▼
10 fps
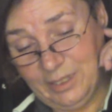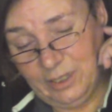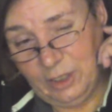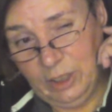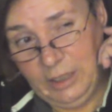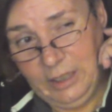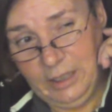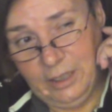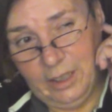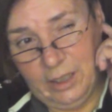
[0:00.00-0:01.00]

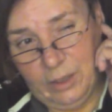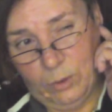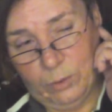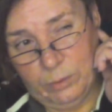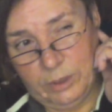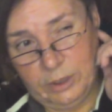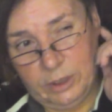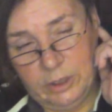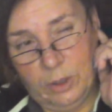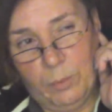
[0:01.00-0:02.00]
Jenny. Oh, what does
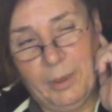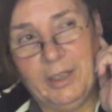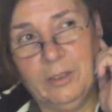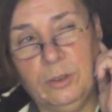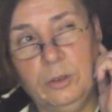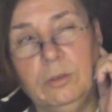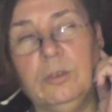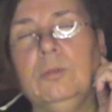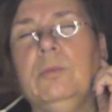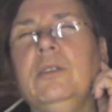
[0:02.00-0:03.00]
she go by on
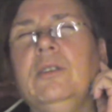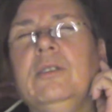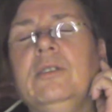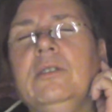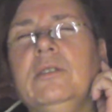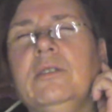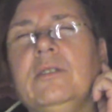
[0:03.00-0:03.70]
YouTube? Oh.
▲
▼
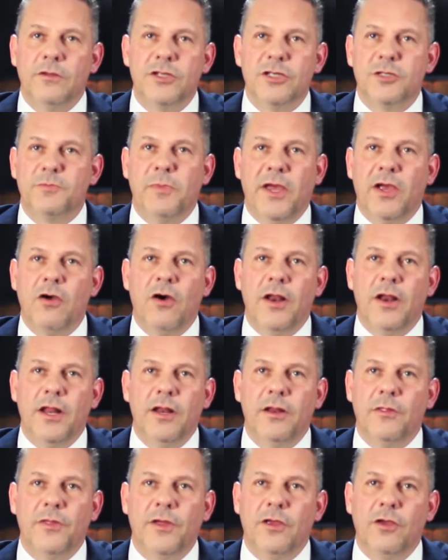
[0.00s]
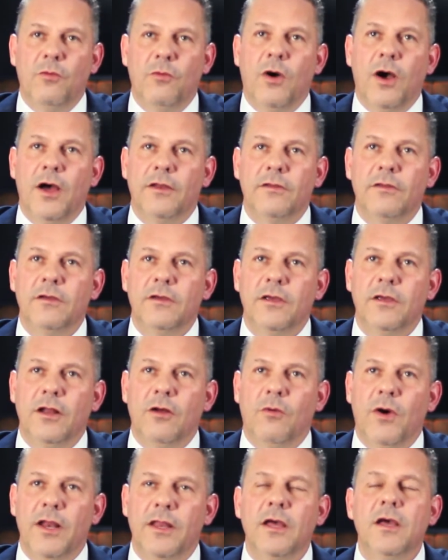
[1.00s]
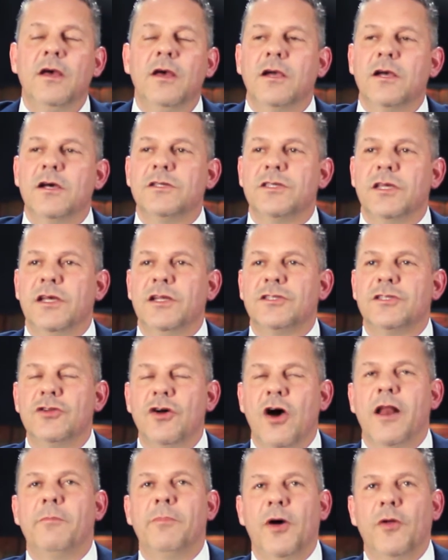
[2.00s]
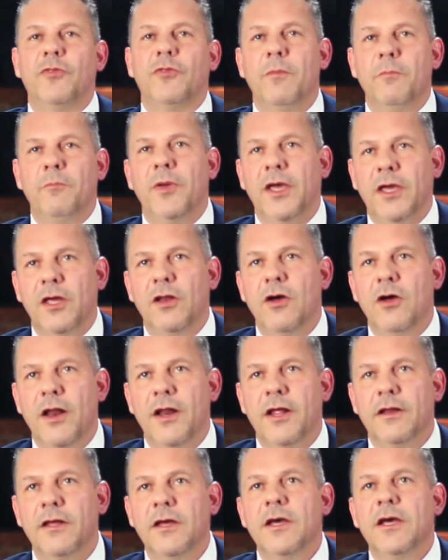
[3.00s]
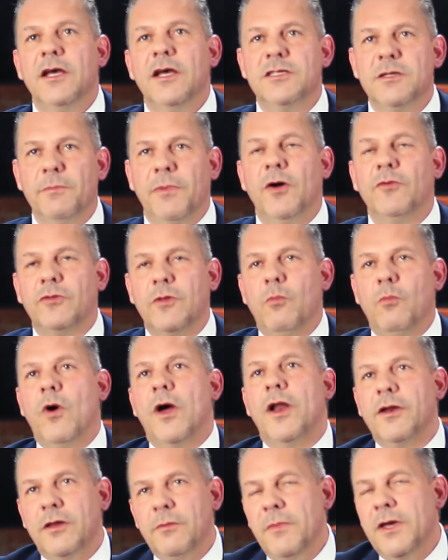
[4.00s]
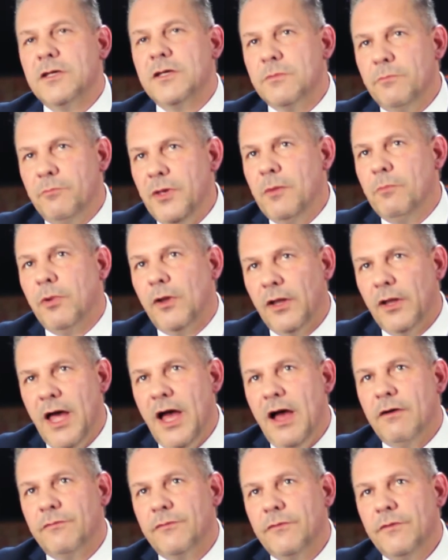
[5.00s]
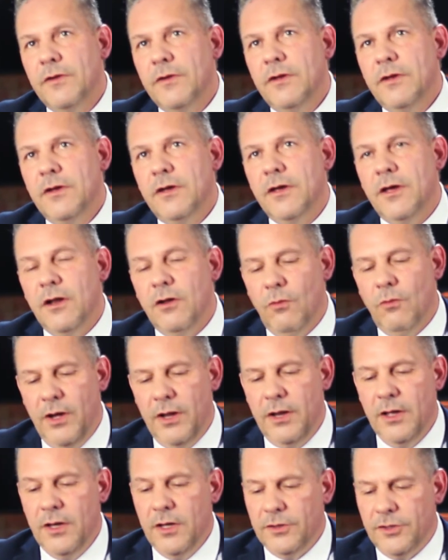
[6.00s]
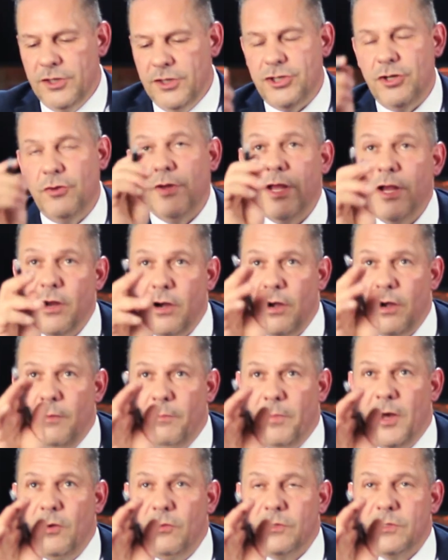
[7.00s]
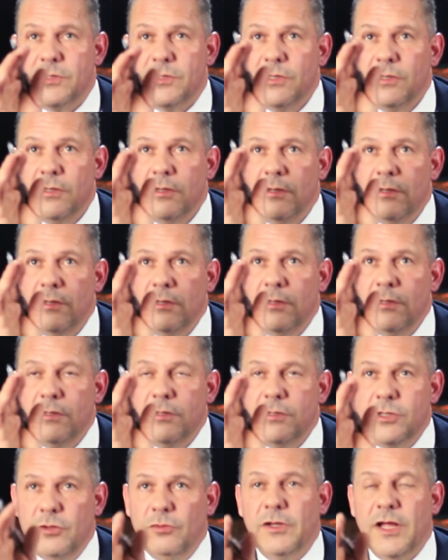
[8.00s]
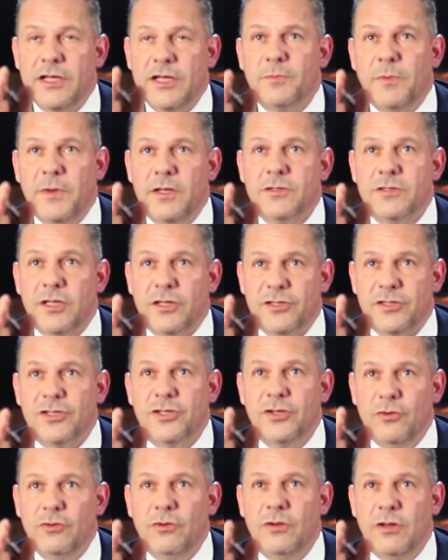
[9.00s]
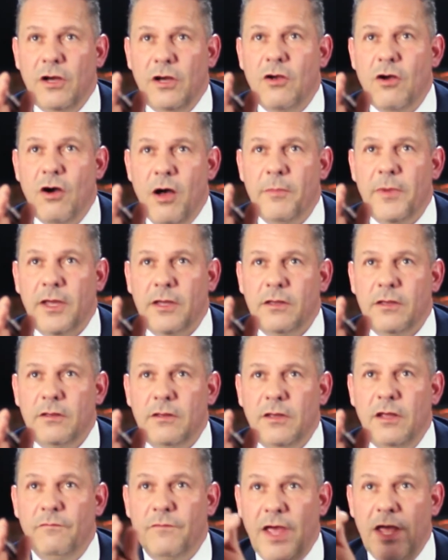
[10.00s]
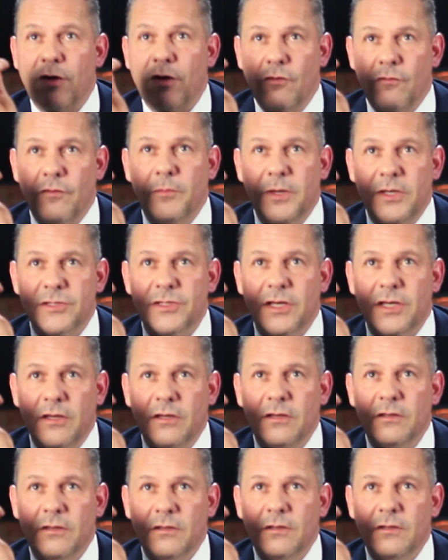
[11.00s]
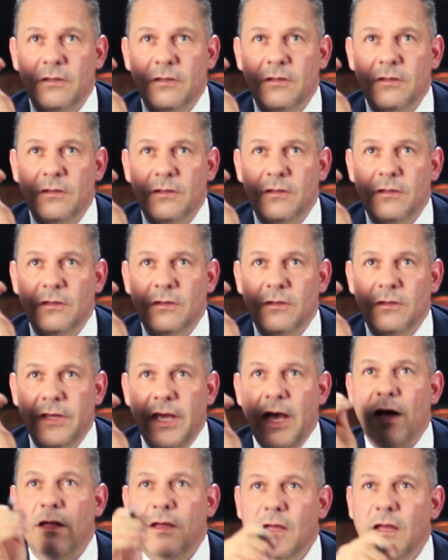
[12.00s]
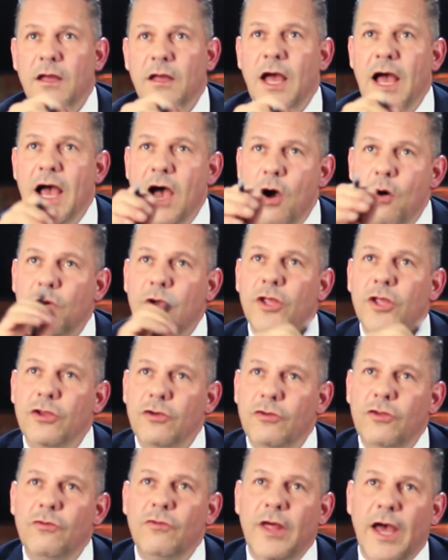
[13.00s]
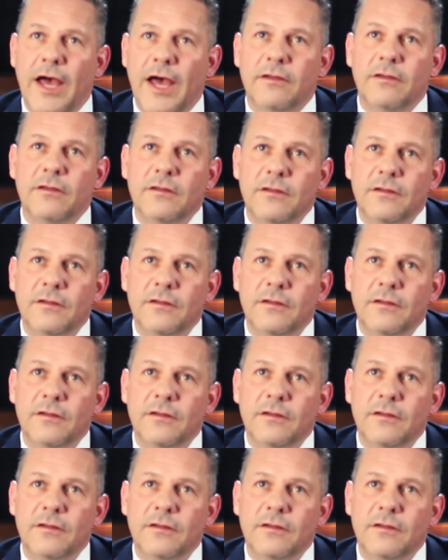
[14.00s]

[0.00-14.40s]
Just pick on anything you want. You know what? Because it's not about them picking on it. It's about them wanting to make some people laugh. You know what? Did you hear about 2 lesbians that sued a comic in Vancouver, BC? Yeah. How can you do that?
▲
▼
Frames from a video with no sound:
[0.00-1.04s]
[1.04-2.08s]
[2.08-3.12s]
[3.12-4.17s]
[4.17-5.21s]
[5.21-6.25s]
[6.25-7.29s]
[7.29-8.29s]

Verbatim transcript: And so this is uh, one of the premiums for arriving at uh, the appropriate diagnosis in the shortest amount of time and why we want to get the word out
▲
(Work to complete) Reproduce exactly the stretch of the material above that starts at the line with "Frames from a" and ends at the line with "Verbatim transcript: And", both included, and nothing else.

(Solution for this task)
Frames from a video with no sound:
[0.00-1.04s]
[1.04-2.08s]
[2.08-3.12s]
[3.12-4.17s]
[4.17-5.21s]
[5.21-6.25s]
[6.25-7.29s]
[7.29-8.29s]

Verbatim transcript: And so this is uh, one of the premiums for arriving at uh, the appropriate diagnosis in the shortest amount of time and why we want to get the word out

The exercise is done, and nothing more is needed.